Reinventing how and where we live


What does “home” mean to you? For many of us, the answer to this question has changed dramatically over the past year. When the world stopped, our homes became the center of our universe like they never had before. Apparently overnight, we had to figure out how to make all parts of our life – work, school, training, socializing – fit into our homes.

It wasn’t easy, but we did it. And, in the process, many of us have realized that our new, normal home life is a better match for who we are and how we want to live, not just now, but for the long term. Based on recent surveys of real estate agents, builders, recent buyers and future buyers, several housing trends that have emerged during the pandemic are expected to shape our vision for the home for the foreseeable future.


Spending 24/7 at home has had a profound effect on the way we use and view our living spaces. Here’s a quick look at four big ways home life has changed how and where we live and transformed the future of real estate.

Let’s move : In the United States, more than one in five adults have moved for reasons related to the pandemic or know someone who has, according to this survey from the Pew Research Center. The combination of remote work and school, low interest rates and a desire for more space inspired by cabin fever has helped ignite the boiling real estate markets in small and medium-sized towns, suburbs. and rural areas. This trend is expected to continue, reports the first Wall Street Journal / Emerging Housing Markets Index, which ranked Coeur d’Alene, Idaho; Austin, Texas; and Springfield, Ohio as the top three real estate markets for 2021.

Who is most likely to buy homes in the months and years to come? The youngest (25 to 44 years old), middle-class families report A glimpse of the future of the house commissioned by CENTURY 21®. This survey of recent and future homebuyers also found that Latin American homeownership will continue to grow, reflecting a Urban Institute trend forecast predicting that between 2020 and 2040, 70% of new owners will be Latinos.

We adapt the spaces: With a certain 70 percent of us working from home (up from 20% before the pandemic), we have channeled our interior interior design to accommodate remote work and school. The corridors served as classrooms. The locker room makeovers created home offices and a gym. The neglected corners have become home-made and computer stations.

Flexible live work and play spaces promise to be an ongoing trend for owners and buyers of future homes, as 54% of people are expected to continue working from home after the pandemic, according to Pew Research. Plus, many Americans could probably use an addition (or an attic, basement, or garage conversion) with more people living under one roof than ever before in recorded history. Welcoming more – and often a multigenerational mix – into the home has helped spark an increased demand for separate living spaces for aging parents or an adult child, say home builders surveyed for Emerging trends in real estate® 2021, produced by PwC and the Urban Land Institute.

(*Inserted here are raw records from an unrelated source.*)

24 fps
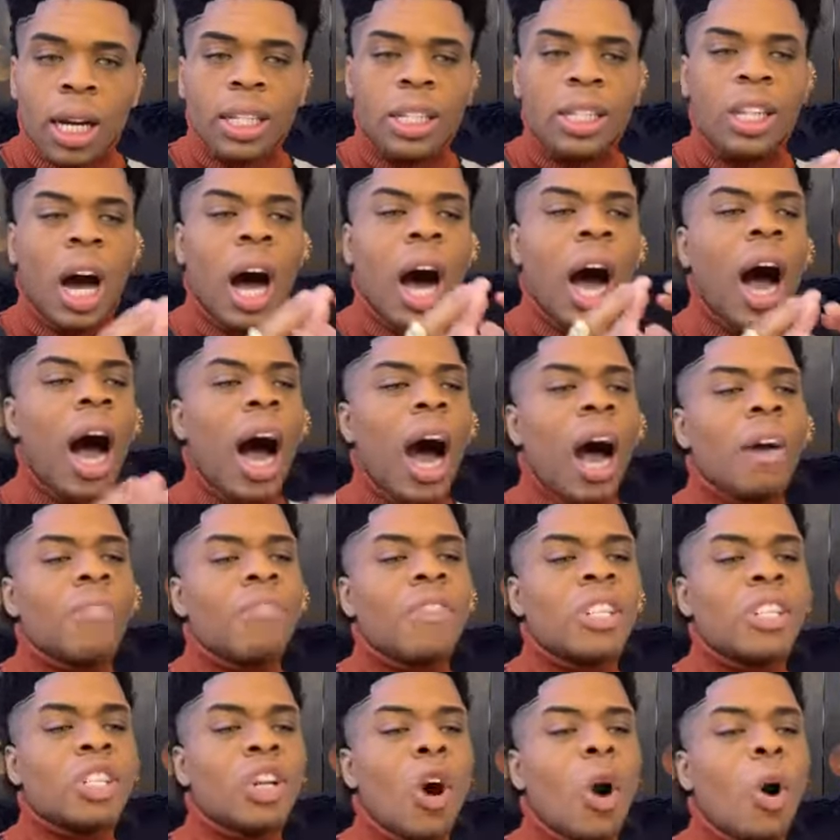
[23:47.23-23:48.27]
The
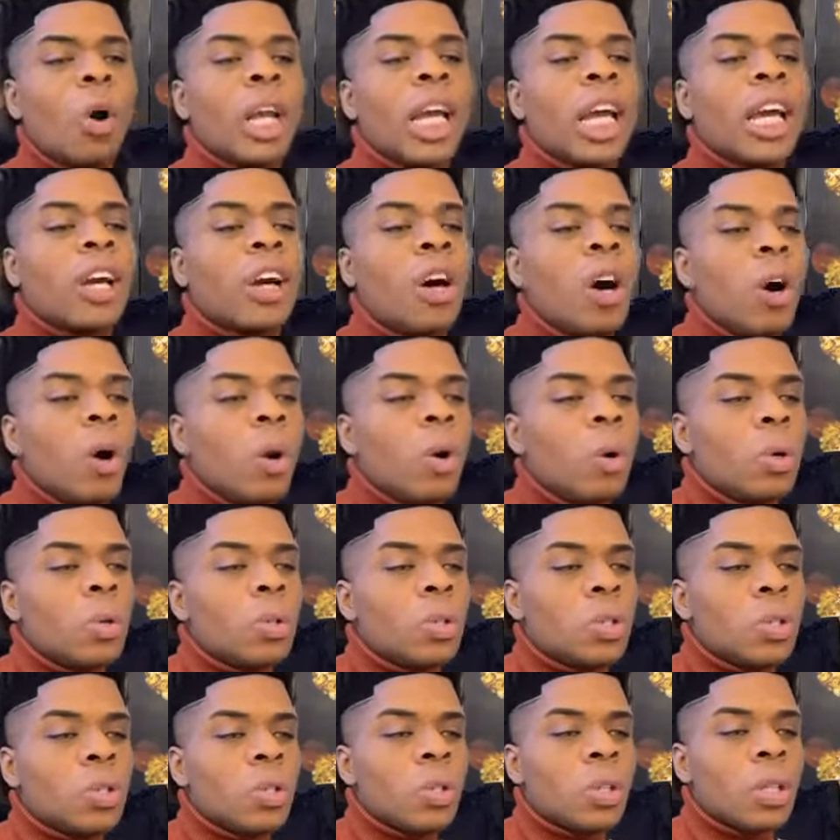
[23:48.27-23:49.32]
harvest Holy
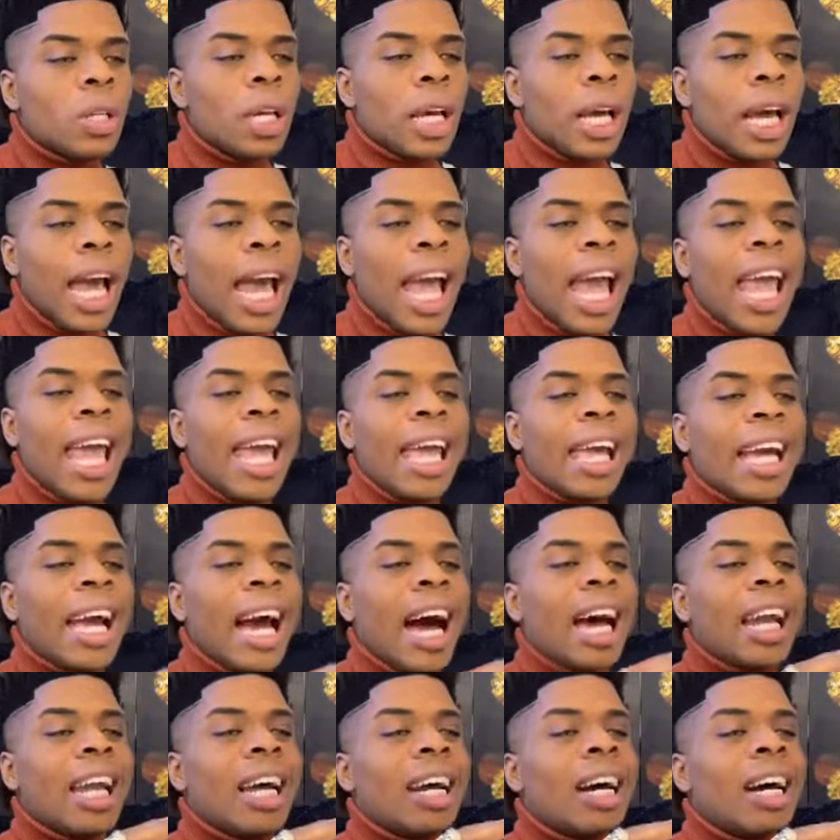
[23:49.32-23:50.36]
Ghost ain't
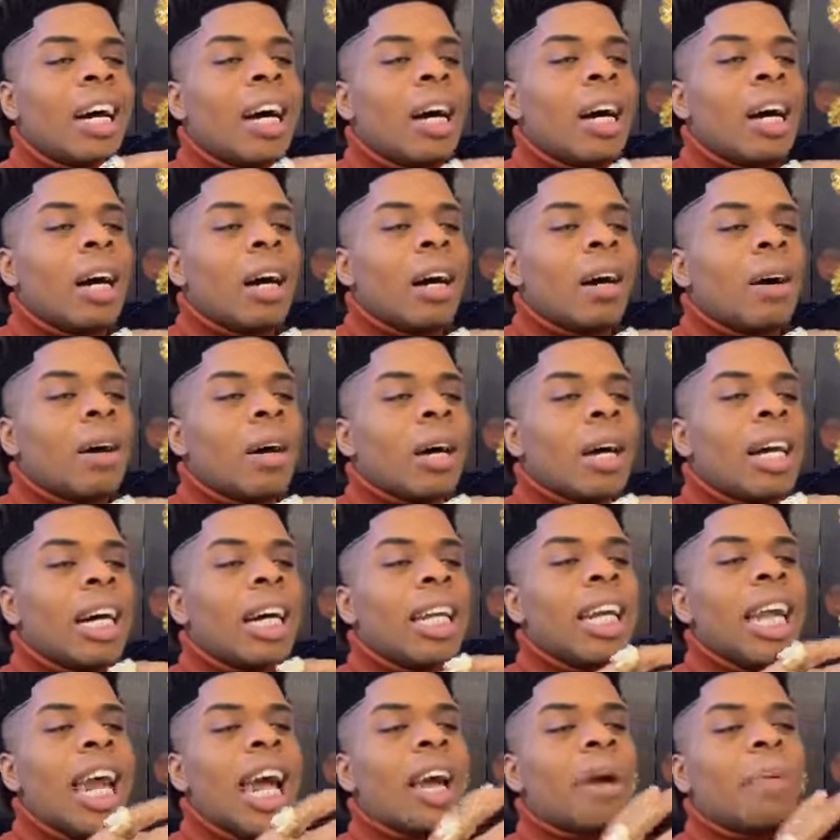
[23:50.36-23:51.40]
got to
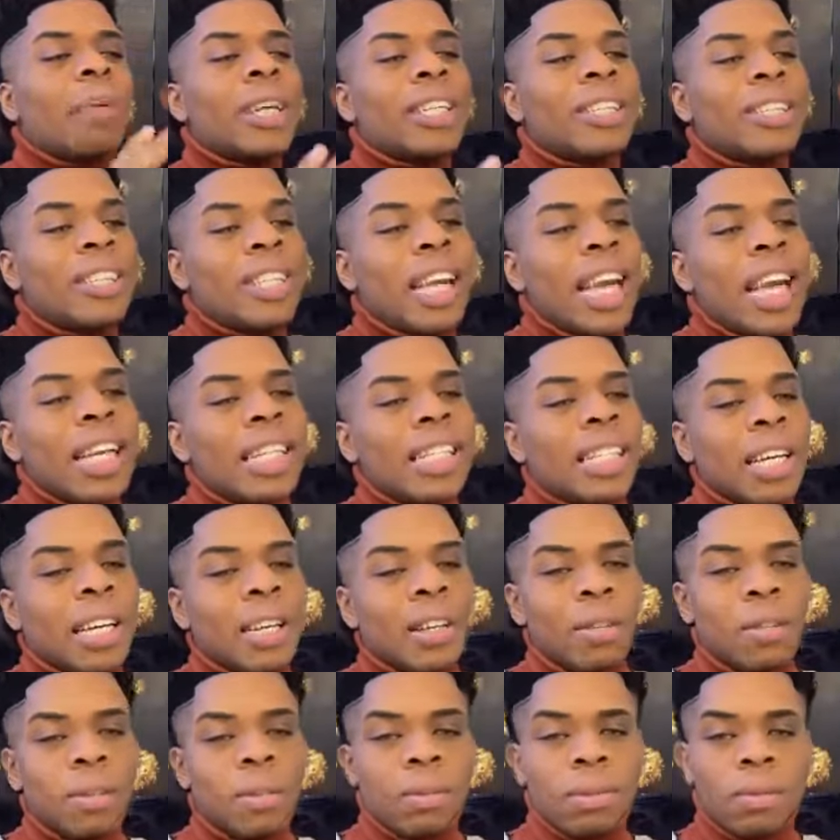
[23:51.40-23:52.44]
connect with
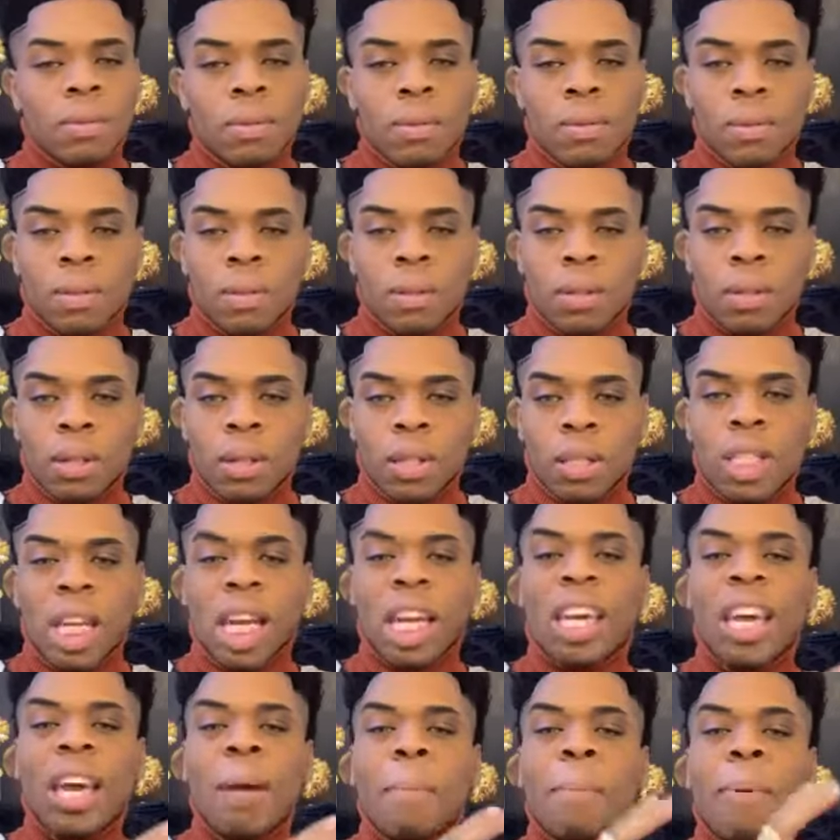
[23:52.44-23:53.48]
Satan to
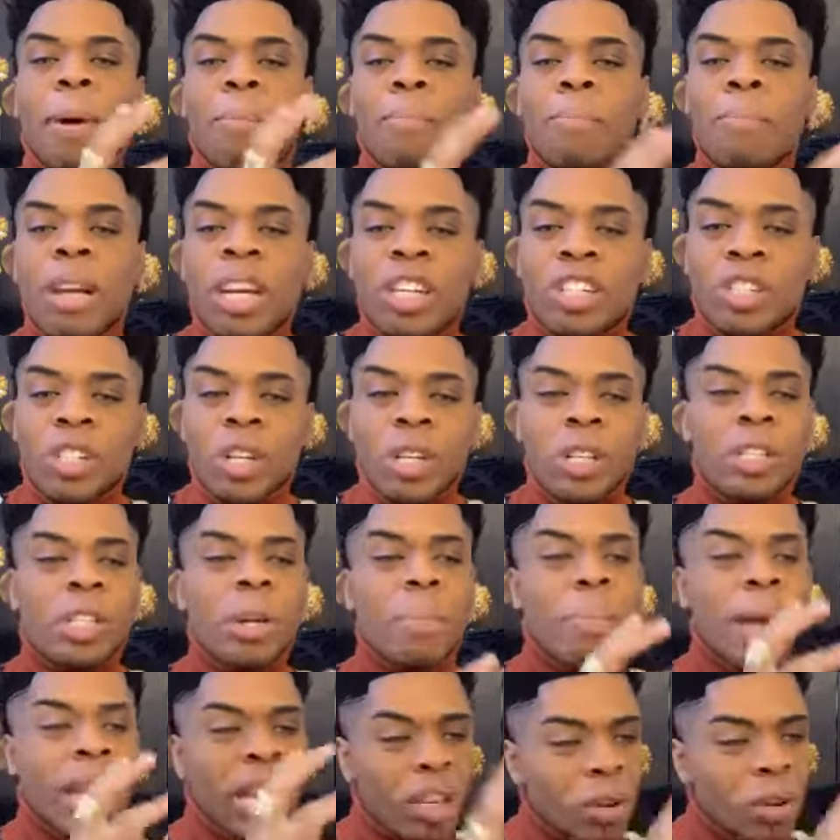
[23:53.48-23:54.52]
get permission to
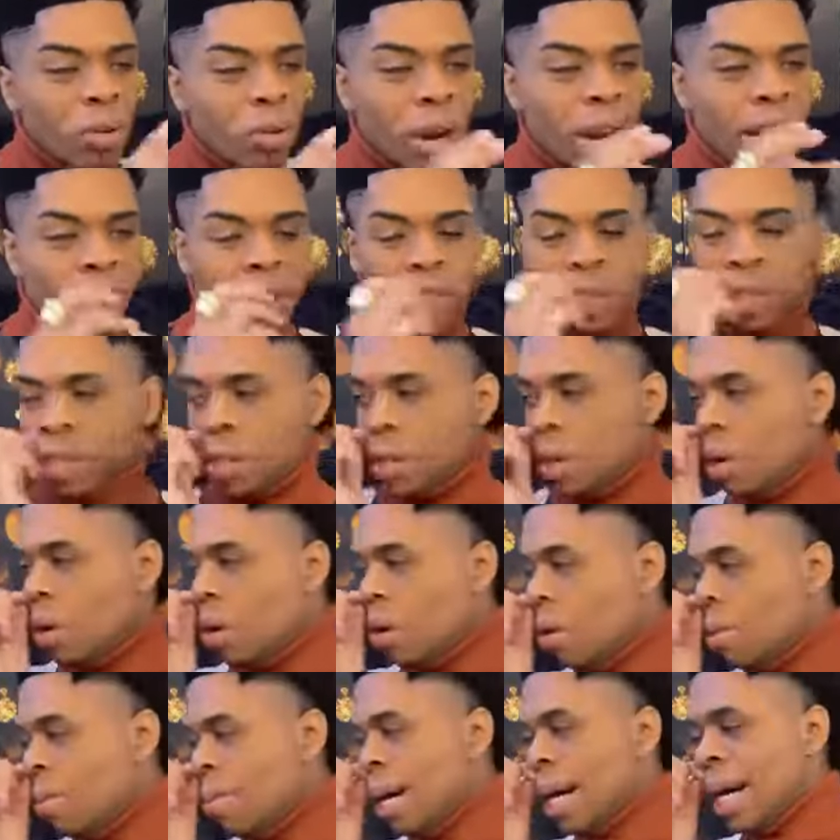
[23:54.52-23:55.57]
make you rich.
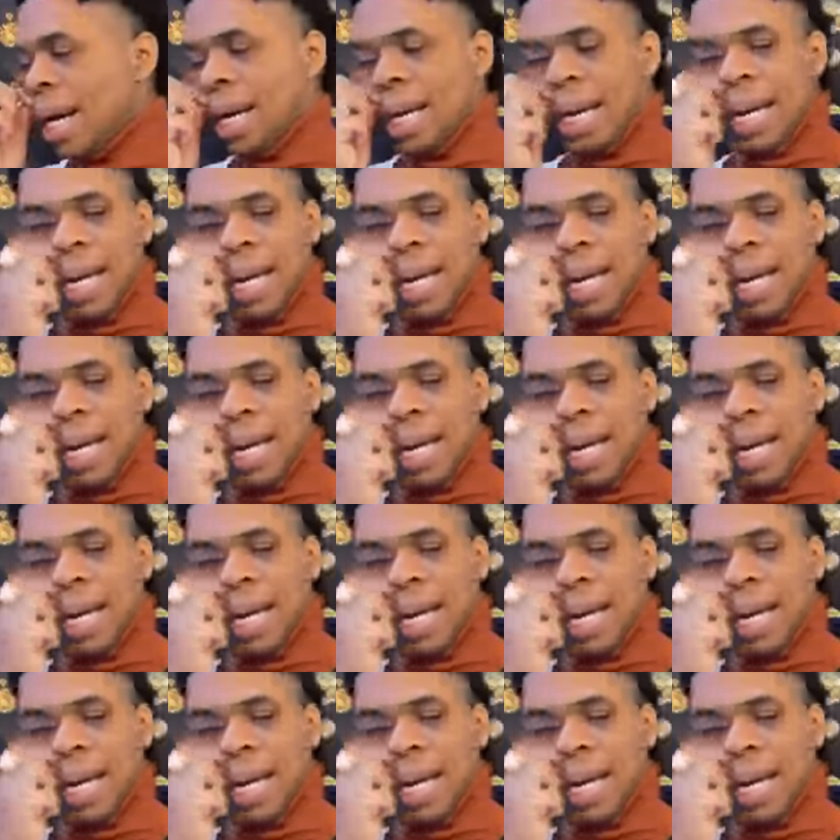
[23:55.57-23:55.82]
Oh my.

We live more sustainably (or want to be): The realities of pandemic life, such as driving less, craving more outdoor space and an increased awareness of the importance of good hygiene, have helped shine a light on protecting our health and health. of the planet.

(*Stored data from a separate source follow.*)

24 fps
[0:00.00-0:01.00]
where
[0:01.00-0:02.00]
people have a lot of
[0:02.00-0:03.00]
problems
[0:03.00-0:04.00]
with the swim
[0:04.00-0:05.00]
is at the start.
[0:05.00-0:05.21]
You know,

In the Popular vote for the climate (the largest global warming survey to date) conducted during the pandemic, 65% of Americans polled now say they see climate change as an emergency. Whether or not this inspires more of us to reduce our carbon footprint at home by composting, switching to a clean energy supplier and implementing other green changes, there are signs that home buyers want to live more environmentally. More than half of real estate agents surveyed in March 2021 report of the National Association of Real Estate Agents said their customers are interested in sustainability and that in the future, homebuyers’ demand will increase for features like natural light and energy efficient appliances and heating and cooling systems, according to Emerging trends in real estate® 2021.

And, green spaces will continue to be a big draw for future home buyers, reports the CENTURY 21® survey. Of all the home features that became more important to people during the pandemic, having a large yard or other outdoor space (like a garden or lawn) remains a top priority for 92% of future buyers surveyed. A glimpse into the future of the house.

We’re big on the bathrooms: Whether it’s the increased attention self-care or because the bathroom has become a personal escape for many pandemic parents, spa-style bathrooms are now high on the wish lists of future homebuyers. Fifty-two percent of prospective homebuyers surveyed by CENTURY 21® cited high-end toiletries as their most popular interior equipment, compared to just 37 percent of recent homebuyers.

Ready to imagine your own vision for the house of the future? Visit Home Rediscovered for a deeper dive into how the past year has transformed the modern home and what the home might look like in the future. Read and watch real life stories and ideas from families who uprooted lives and embarked on great adventures to find their way home.